Will an ACF2 resource rule in the FACILITY class allowing all access allow the CHOWN.UNRESTRICTED call to work?

book

Article ID: 143234

calendar_today

Updated On:

Products

CA ACF2 CA ACF2 - z/OS CA ACF2 - MISC

Issue/Introduction

CHOWN.UNRESTRICTED - Allows all z/OS UNIX users to transfer ownership for files they own to any UID or GID on the system.  No access list is needed; the existence of the profile enables the function. Therefore the resource will not be defined.

The ACF2 system has a FACILITY resource rule that is masked that allows all accesses.

 $KEY(****************************************) TYPE(FAC)

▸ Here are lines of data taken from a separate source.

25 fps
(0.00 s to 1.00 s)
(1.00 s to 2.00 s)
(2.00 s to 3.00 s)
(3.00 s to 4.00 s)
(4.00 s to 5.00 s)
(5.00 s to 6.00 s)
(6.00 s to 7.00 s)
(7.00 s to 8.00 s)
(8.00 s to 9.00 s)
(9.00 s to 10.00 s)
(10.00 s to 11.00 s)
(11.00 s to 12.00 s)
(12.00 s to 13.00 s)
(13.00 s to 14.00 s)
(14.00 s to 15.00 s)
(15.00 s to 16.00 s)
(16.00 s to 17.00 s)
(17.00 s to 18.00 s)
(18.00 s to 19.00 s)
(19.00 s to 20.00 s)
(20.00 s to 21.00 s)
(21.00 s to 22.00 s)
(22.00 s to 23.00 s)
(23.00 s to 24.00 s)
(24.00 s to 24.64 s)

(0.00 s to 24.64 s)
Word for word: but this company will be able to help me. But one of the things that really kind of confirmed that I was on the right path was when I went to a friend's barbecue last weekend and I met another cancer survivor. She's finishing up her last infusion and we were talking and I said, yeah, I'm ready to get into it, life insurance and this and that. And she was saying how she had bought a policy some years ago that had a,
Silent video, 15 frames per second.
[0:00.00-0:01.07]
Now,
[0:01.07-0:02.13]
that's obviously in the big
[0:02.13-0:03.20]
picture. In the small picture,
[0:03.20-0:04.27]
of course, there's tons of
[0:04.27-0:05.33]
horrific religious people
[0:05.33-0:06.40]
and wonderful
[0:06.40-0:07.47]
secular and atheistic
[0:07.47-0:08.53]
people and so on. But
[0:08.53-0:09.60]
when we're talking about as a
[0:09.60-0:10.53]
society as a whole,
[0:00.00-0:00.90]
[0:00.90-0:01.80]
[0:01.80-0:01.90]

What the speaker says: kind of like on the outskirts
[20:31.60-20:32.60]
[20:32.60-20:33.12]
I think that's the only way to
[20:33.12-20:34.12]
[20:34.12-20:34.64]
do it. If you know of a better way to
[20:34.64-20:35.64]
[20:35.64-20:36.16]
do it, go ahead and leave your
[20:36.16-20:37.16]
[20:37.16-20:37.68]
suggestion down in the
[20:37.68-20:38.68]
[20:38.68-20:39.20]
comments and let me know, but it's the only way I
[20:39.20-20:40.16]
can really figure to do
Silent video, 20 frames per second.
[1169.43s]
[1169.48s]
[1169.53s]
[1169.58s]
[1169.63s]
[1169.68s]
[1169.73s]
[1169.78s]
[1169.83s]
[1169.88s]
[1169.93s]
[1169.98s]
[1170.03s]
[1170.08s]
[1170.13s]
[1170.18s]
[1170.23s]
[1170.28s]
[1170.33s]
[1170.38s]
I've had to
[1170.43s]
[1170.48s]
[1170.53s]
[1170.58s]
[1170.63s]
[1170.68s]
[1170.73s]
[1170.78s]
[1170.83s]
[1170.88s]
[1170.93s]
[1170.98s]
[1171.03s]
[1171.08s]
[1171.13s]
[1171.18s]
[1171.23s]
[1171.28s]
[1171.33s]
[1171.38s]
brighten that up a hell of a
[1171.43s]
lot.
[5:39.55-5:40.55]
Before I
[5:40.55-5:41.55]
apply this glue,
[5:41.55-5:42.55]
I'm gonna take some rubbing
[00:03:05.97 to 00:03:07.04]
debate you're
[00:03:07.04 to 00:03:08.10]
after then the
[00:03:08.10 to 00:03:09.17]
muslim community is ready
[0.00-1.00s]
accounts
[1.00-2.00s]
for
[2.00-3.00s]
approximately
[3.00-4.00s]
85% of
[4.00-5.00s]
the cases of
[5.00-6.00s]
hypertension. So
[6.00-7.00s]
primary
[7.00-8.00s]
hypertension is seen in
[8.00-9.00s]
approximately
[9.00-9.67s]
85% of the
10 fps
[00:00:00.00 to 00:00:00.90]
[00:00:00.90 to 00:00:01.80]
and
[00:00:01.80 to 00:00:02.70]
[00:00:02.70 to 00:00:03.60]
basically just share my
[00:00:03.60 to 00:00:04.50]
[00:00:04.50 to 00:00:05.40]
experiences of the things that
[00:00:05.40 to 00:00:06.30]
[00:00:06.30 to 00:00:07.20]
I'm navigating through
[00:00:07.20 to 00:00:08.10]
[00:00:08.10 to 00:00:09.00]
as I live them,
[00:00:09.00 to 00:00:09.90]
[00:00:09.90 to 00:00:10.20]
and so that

  UID(*) SERVICE(READ,ADD,DELETE,UPDATE) LOG

Will that let all UNIX users transfer ownership under the CHOWN.UNRESTRICTED profile?

Environment

Release : 16.0

Component : CA ACF2 for z/OS

Resolution

In the ACF2 manual is the documentation on the use of this:

https://techdocs.broadcom.com/content/broadcom/techdocs/us/en/ca-mainframe-software/security/ca-acf2-for-z-os/16-0/administrating/control-access-to-the-hierarchical-file-system-hfs.html

 ACF2 switches the call to the UNIXPRIV class.  The manual has this note:

     For POSIX CHOWN UNRESTRICTED to be active, the CHOWN.UNRESTRICTED rule must exist in the UNIXPRIV class, and the UNIXPRIV class must be defined in the INFODIR record.

So check for a rule in the UNIXPRIV class. The default CLASMAP points UNIXPRIV to type UNI.  If there is no rule, then the profile is not active.